§ DATA FOR THIS TASK
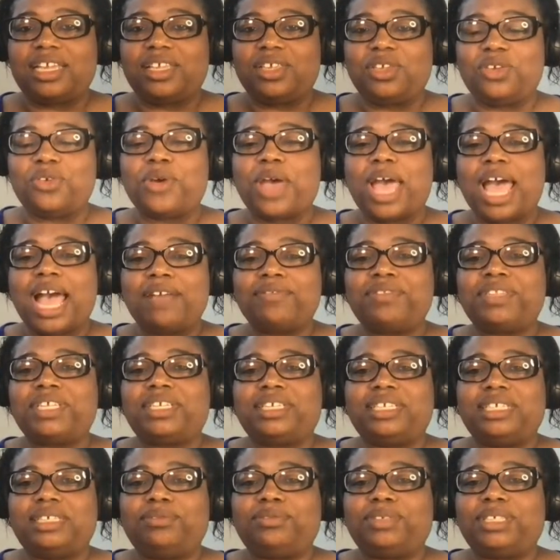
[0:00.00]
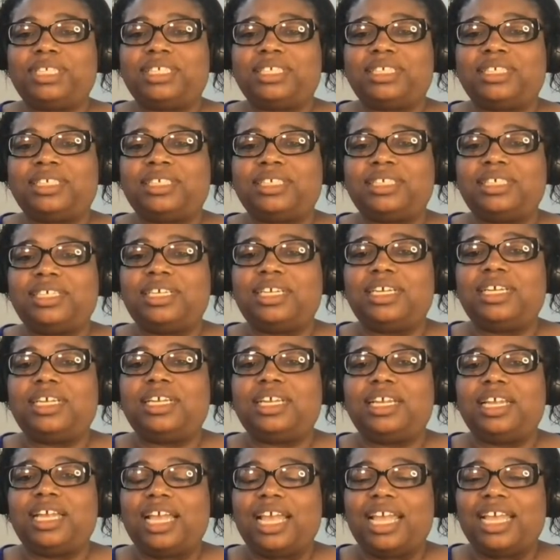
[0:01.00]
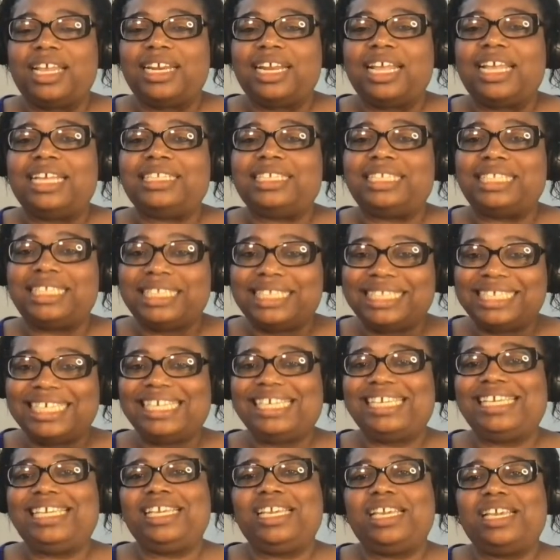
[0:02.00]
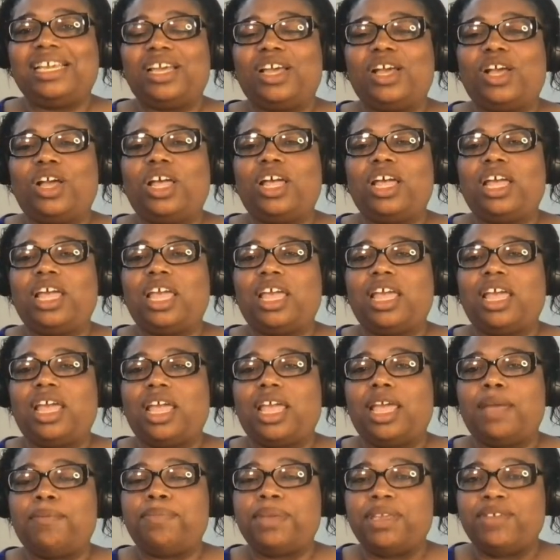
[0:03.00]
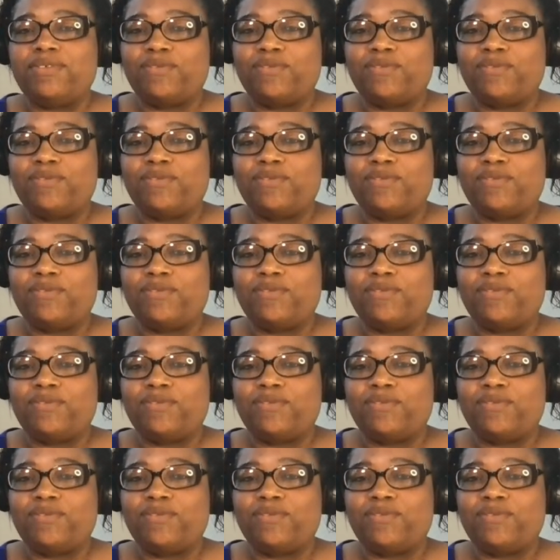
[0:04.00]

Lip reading: You have to live in and see and be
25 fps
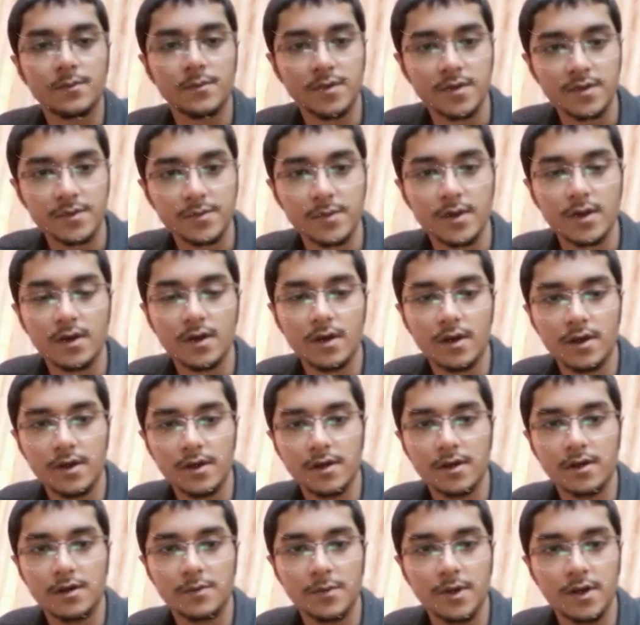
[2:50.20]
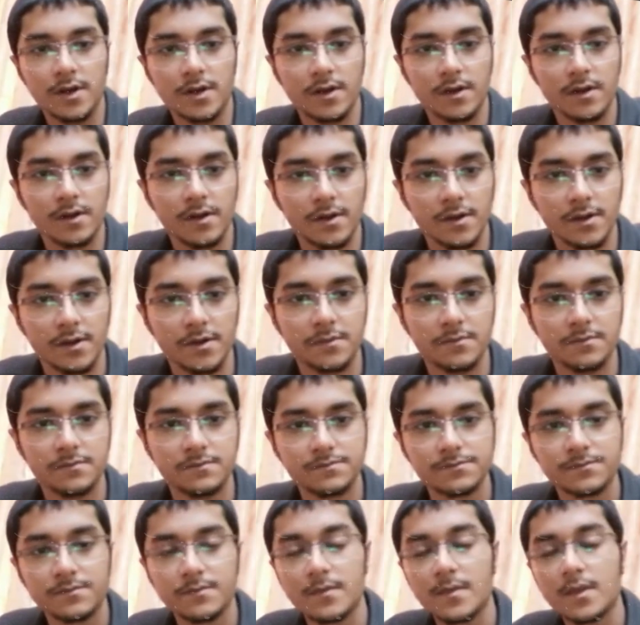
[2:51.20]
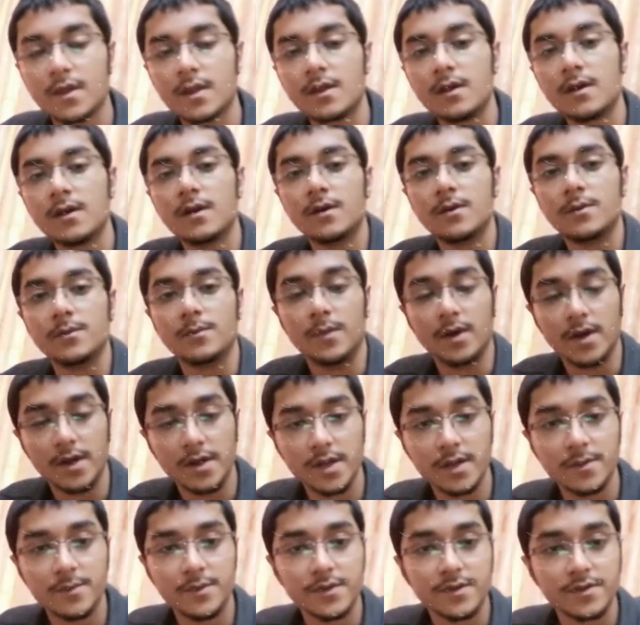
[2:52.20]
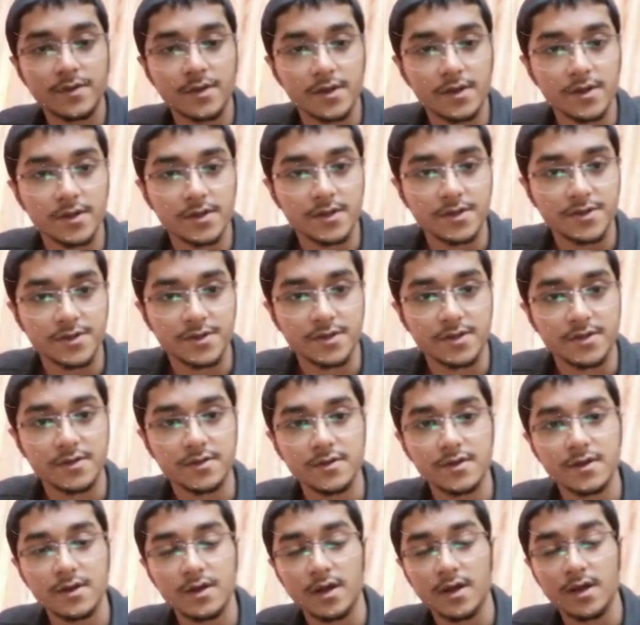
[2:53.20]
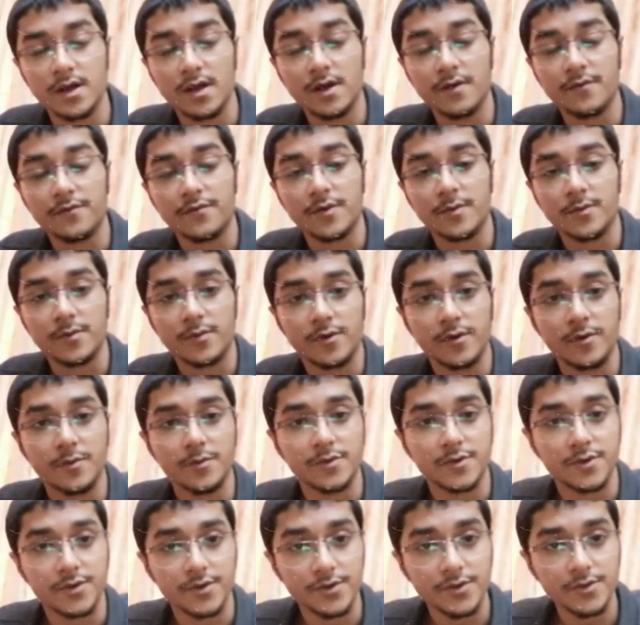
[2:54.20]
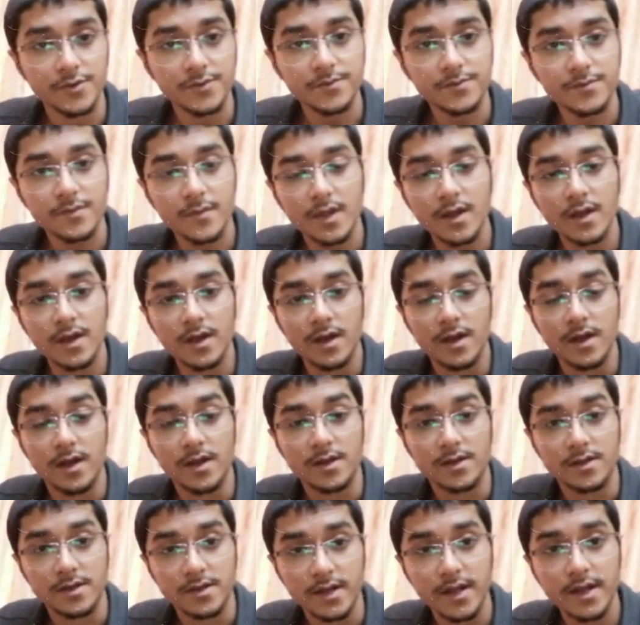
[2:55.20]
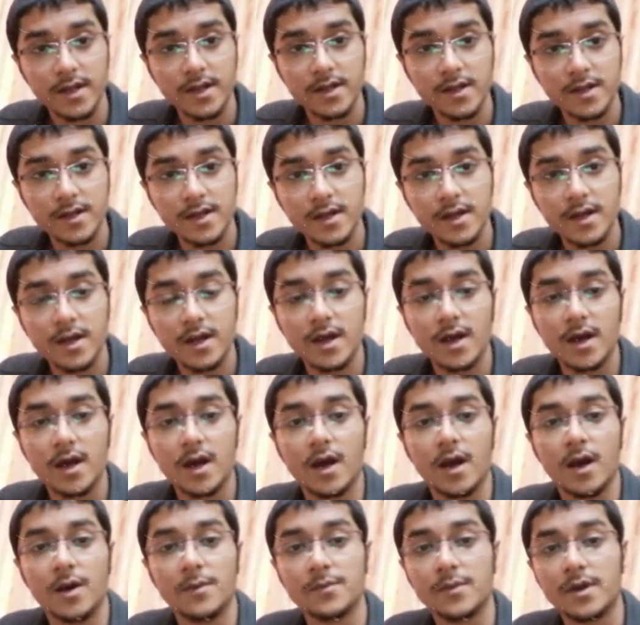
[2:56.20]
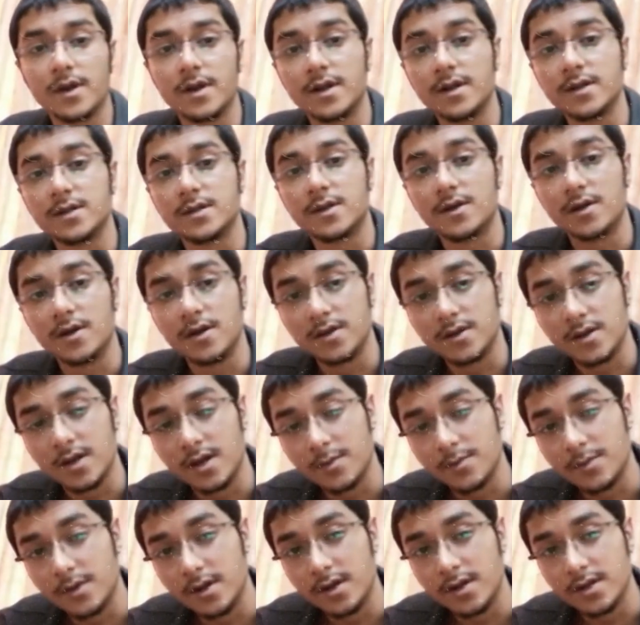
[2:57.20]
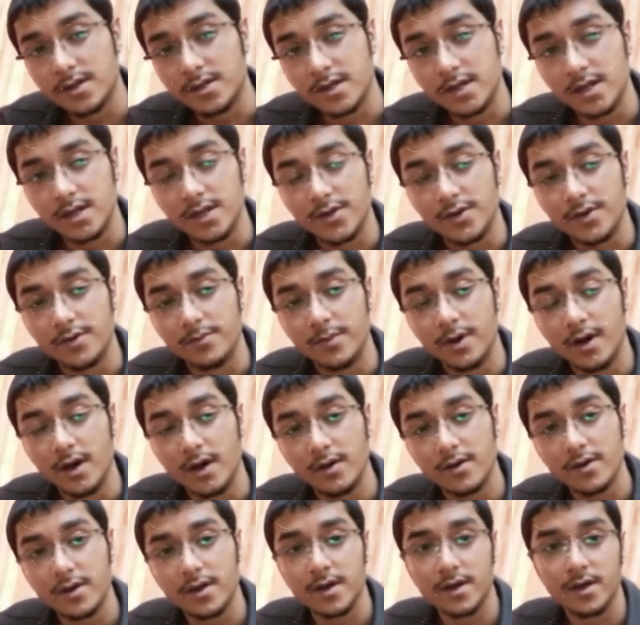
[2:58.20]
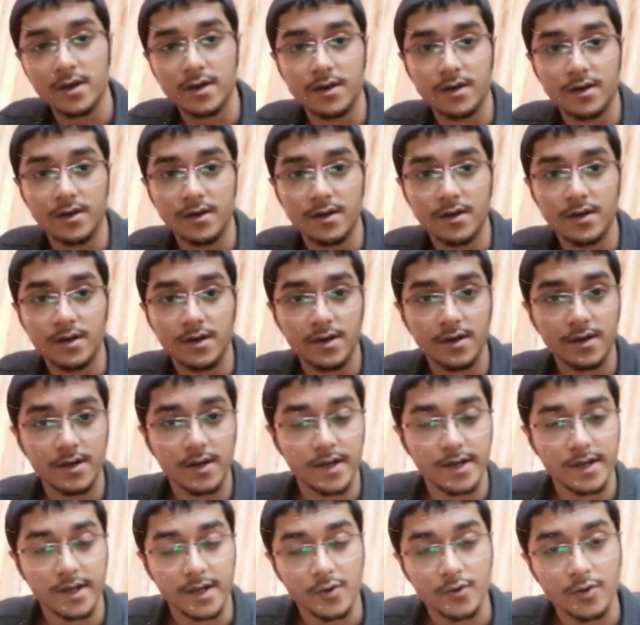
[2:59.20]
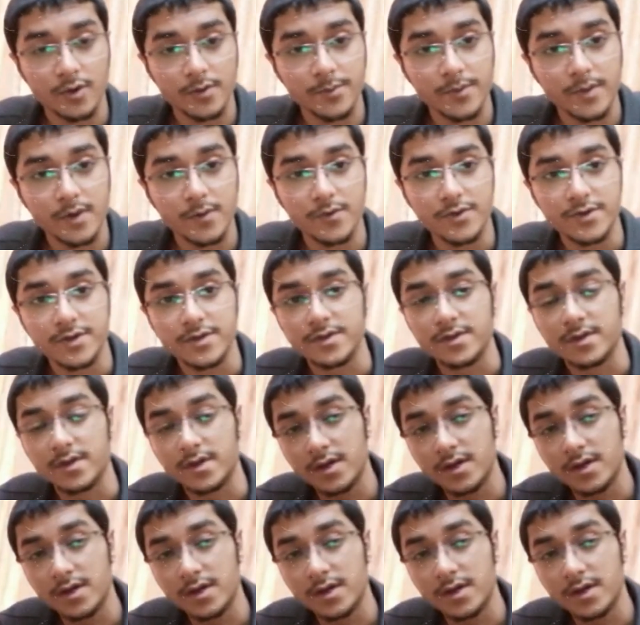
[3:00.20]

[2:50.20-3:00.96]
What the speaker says: Bismillahirrahmanirrahim. My name is Sayyid Ashid and I'm from Group 2, and today I'm gonna tell you about an equipment which is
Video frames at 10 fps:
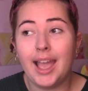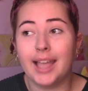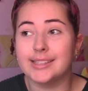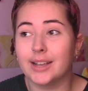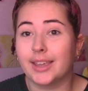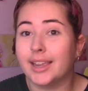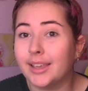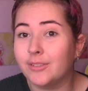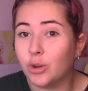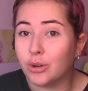it's now taken
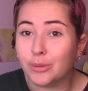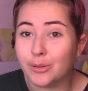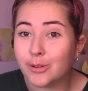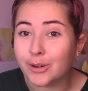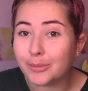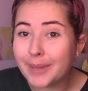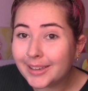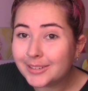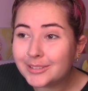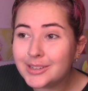even longer with Royal
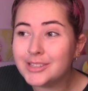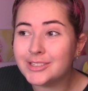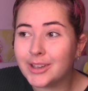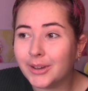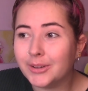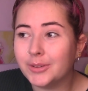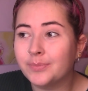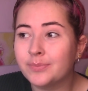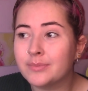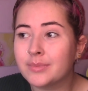Mail, so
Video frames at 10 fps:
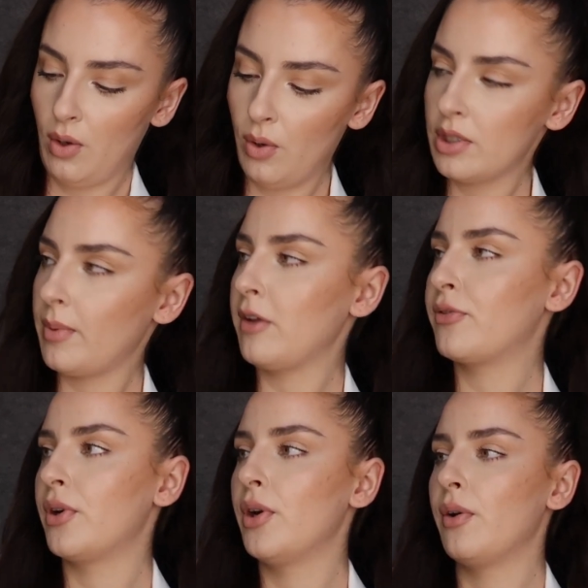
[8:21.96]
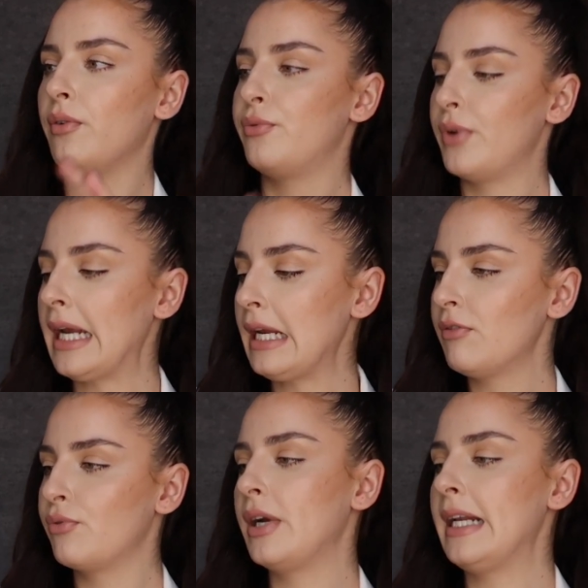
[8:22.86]
all the way through.
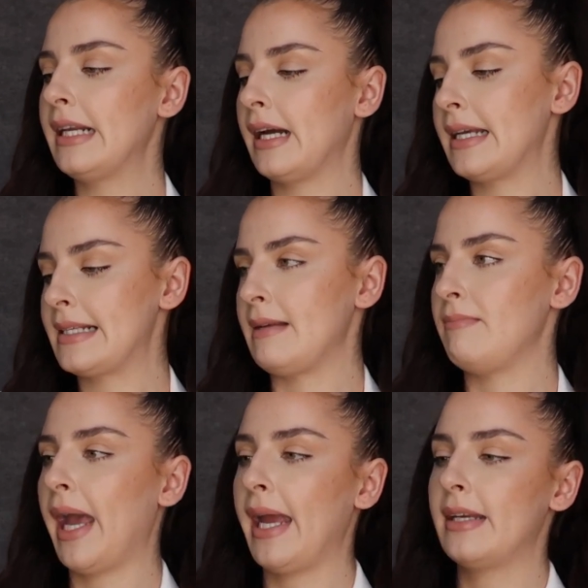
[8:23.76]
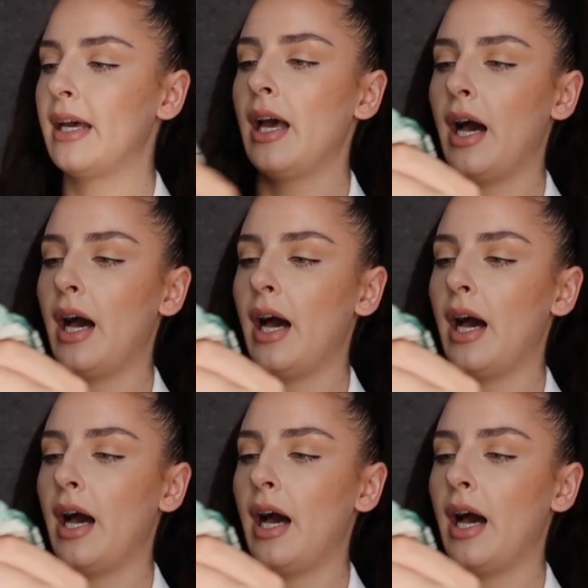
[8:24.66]
Really, really nicely made.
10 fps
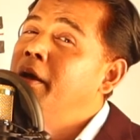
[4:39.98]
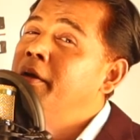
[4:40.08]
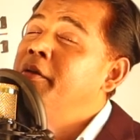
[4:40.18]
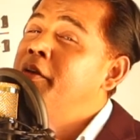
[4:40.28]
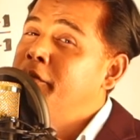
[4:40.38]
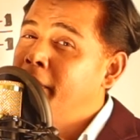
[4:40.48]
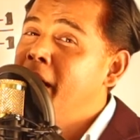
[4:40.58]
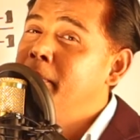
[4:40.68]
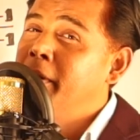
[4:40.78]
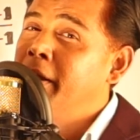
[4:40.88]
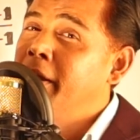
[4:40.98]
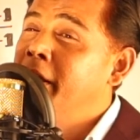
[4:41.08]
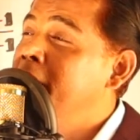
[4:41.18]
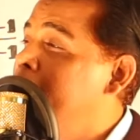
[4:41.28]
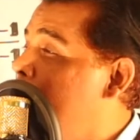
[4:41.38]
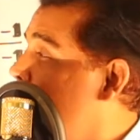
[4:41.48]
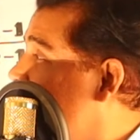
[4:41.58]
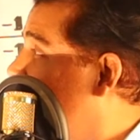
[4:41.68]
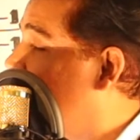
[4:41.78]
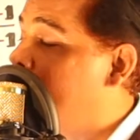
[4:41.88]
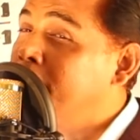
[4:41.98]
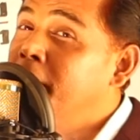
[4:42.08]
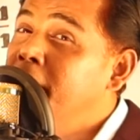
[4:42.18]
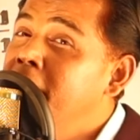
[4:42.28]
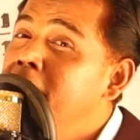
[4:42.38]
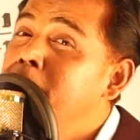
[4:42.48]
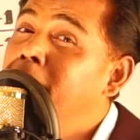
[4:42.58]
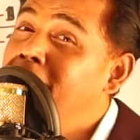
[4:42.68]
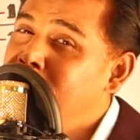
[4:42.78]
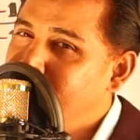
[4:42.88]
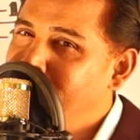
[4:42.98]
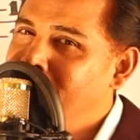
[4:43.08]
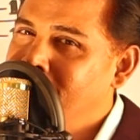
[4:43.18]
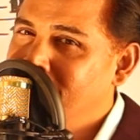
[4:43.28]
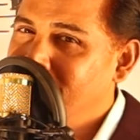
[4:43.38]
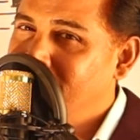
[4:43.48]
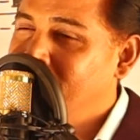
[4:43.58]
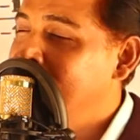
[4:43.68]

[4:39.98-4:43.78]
retrieving, in case of replacement,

§ TASK ITEM
An unaltered copy of the material, without images, should be set down.

§ WRITTEN SOLUTION
[0:00.00]
[0:01.00]
[0:02.00]
[0:03.00]
[0:04.00]

Lip reading: You have to live in and see and be
25 fps
[2:50.20]
[2:51.20]
[2:52.20]
[2:53.20]
[2:54.20]
[2:55.20]
[2:56.20]
[2:57.20]
[2:58.20]
[2:59.20]
[3:00.20]

[2:50.20-3:00.96]
What the speaker says: Bismillahirrahmanirrahim. My name is Sayyid Ashid and I'm from Group 2, and today I'm gonna tell you about an equipment which is
Video frames at 10 fps:
it's now taken
even longer with Royal
Mail, so
Video frames at 10 fps:
[8:21.96]
[8:22.86]
all the way through.
[8:23.76]
[8:24.66]
Really, really nicely made.
10 fps
[4:39.98]
[4:40.08]
[4:40.18]
[4:40.28]
[4:40.38]
[4:40.48]
[4:40.58]
[4:40.68]
[4:40.78]
[4:40.88]
[4:40.98]
[4:41.08]
[4:41.18]
[4:41.28]
[4:41.38]
[4:41.48]
[4:41.58]
[4:41.68]
[4:41.78]
[4:41.88]
[4:41.98]
[4:42.08]
[4:42.18]
[4:42.28]
[4:42.38]
[4:42.48]
[4:42.58]
[4:42.68]
[4:42.78]
[4:42.88]
[4:42.98]
[4:43.08]
[4:43.18]
[4:43.28]
[4:43.38]
[4:43.48]
[4:43.58]
[4:43.68]

[4:39.98-4:43.78]
retrieving, in case of replacement,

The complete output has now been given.